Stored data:
....

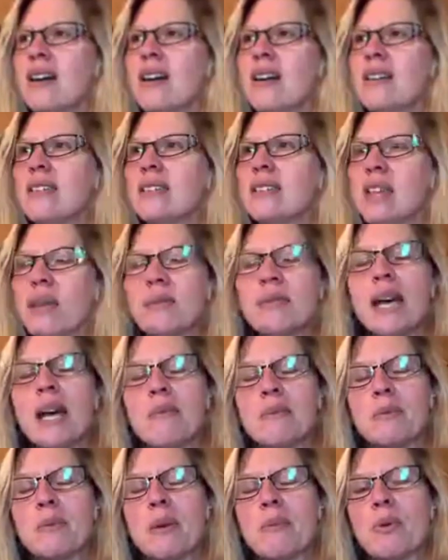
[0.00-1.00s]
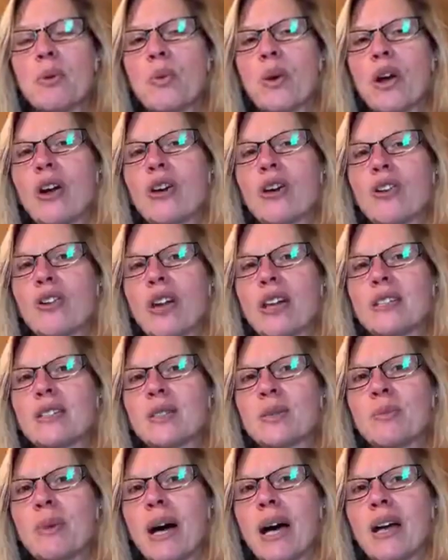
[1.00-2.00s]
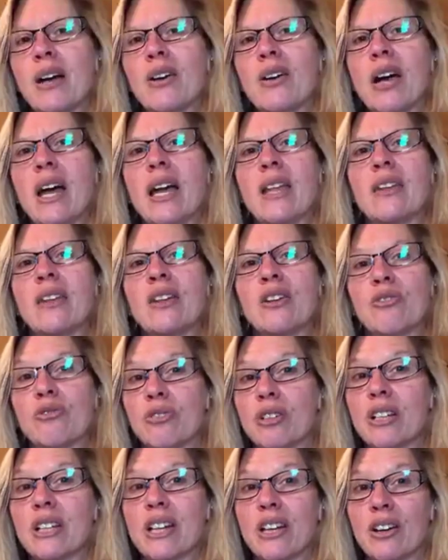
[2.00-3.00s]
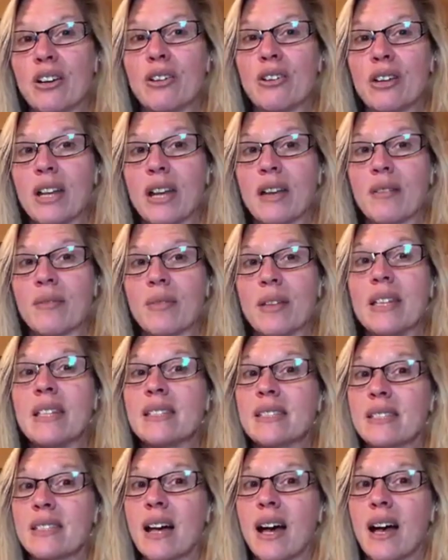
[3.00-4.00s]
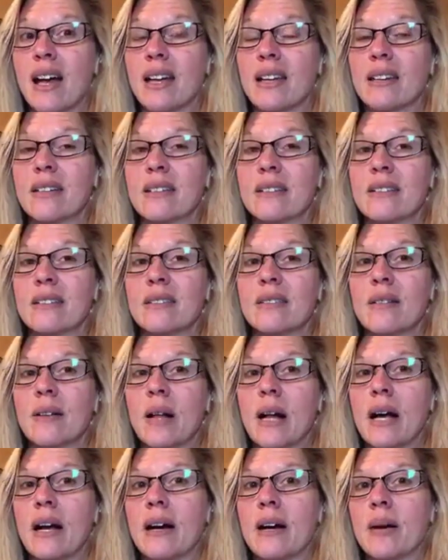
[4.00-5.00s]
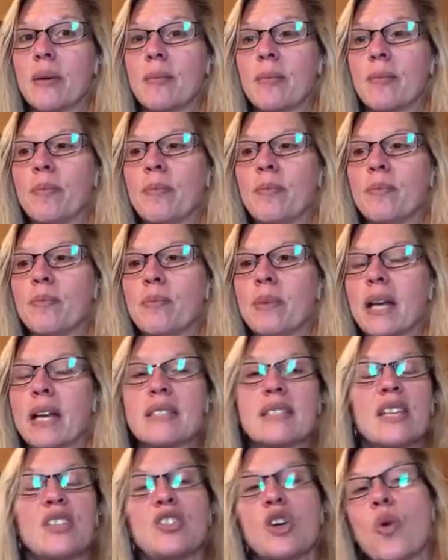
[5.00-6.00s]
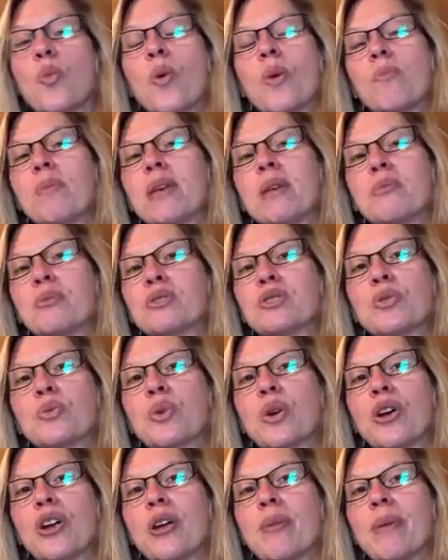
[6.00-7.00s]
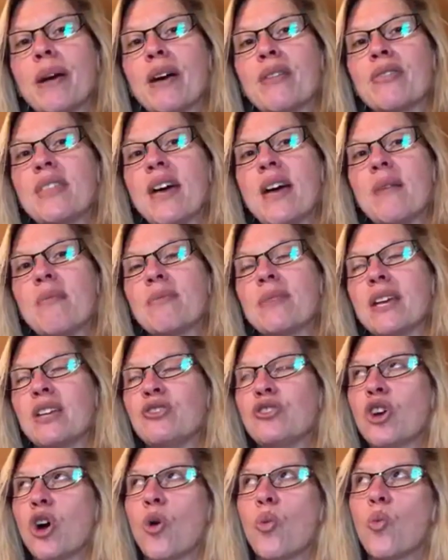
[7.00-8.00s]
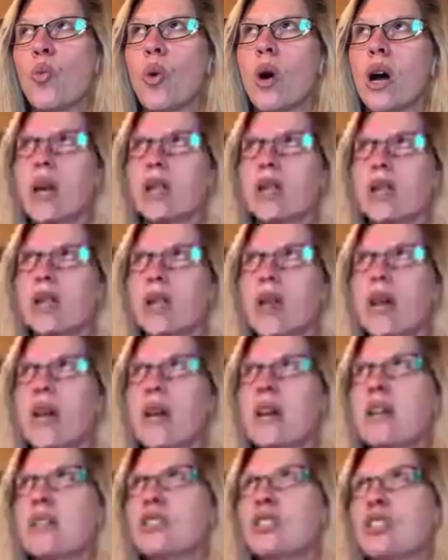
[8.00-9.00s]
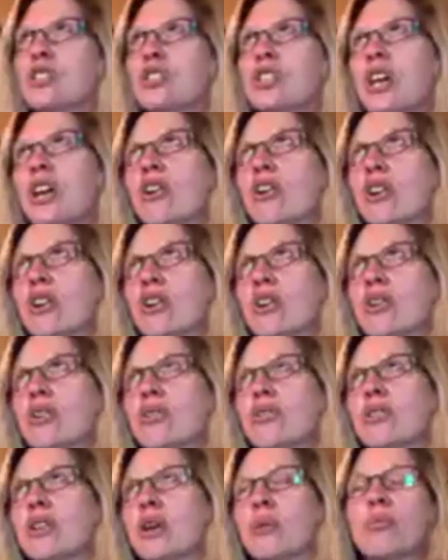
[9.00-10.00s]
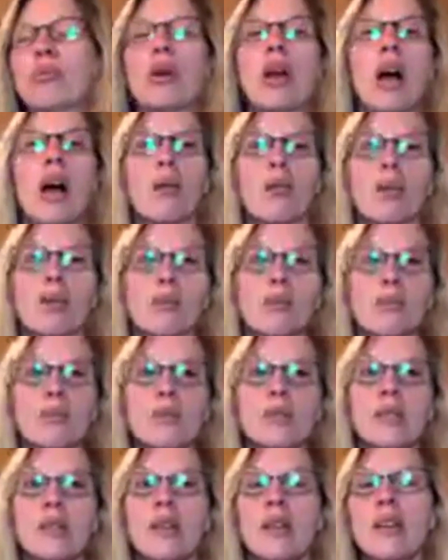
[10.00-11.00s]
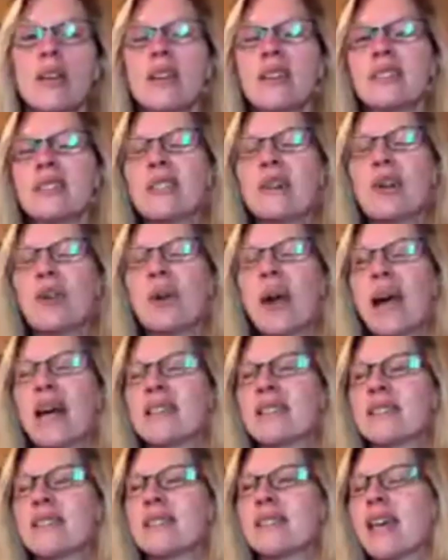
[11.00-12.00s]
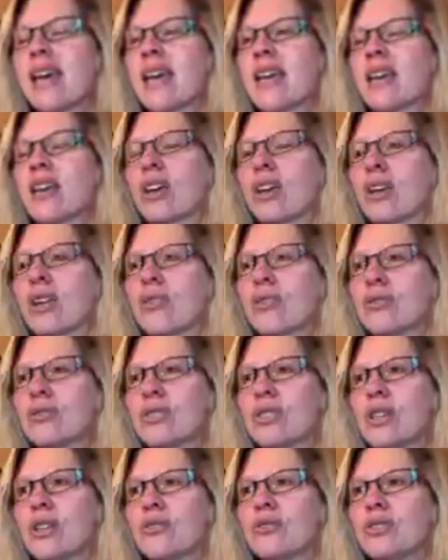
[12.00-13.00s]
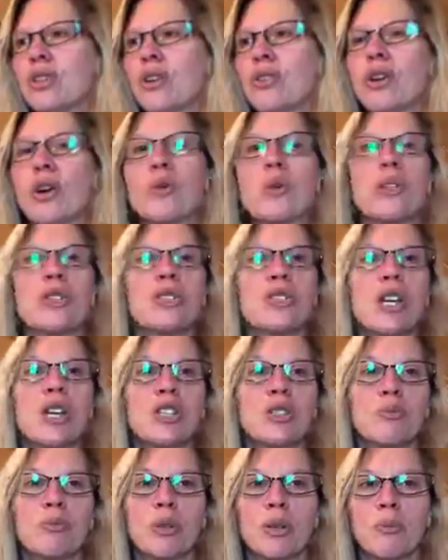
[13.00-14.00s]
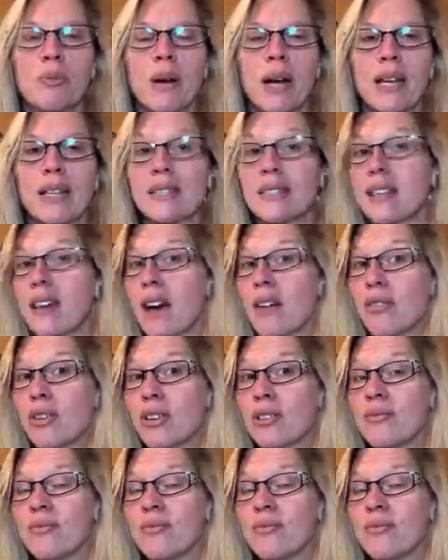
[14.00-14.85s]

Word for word: Sometimes people wear a great smile and they're really hurting inside. Because they don't want people to worry about them. They don't want to share their problems. So as the saying goes, you know, don't always judge a book by its cover.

....

Which lines run from the one that holds "[2.00-3.00s]" to the final line of the records above? Return them exactly, and skip the pictures.

Task solution:
[2.00-3.00s]
[3.00-4.00s]
[4.00-5.00s]
[5.00-6.00s]
[6.00-7.00s]
[7.00-8.00s]
[8.00-9.00s]
[9.00-10.00s]
[10.00-11.00s]
[11.00-12.00s]
[12.00-13.00s]
[13.00-14.00s]
[14.00-14.85s]

Word for word: Sometimes people wear a great smile and they're really hurting inside. Because they don't want people to worry about them. They don't want to share their problems. So as the saying goes, you know, don't always judge a book by its cover.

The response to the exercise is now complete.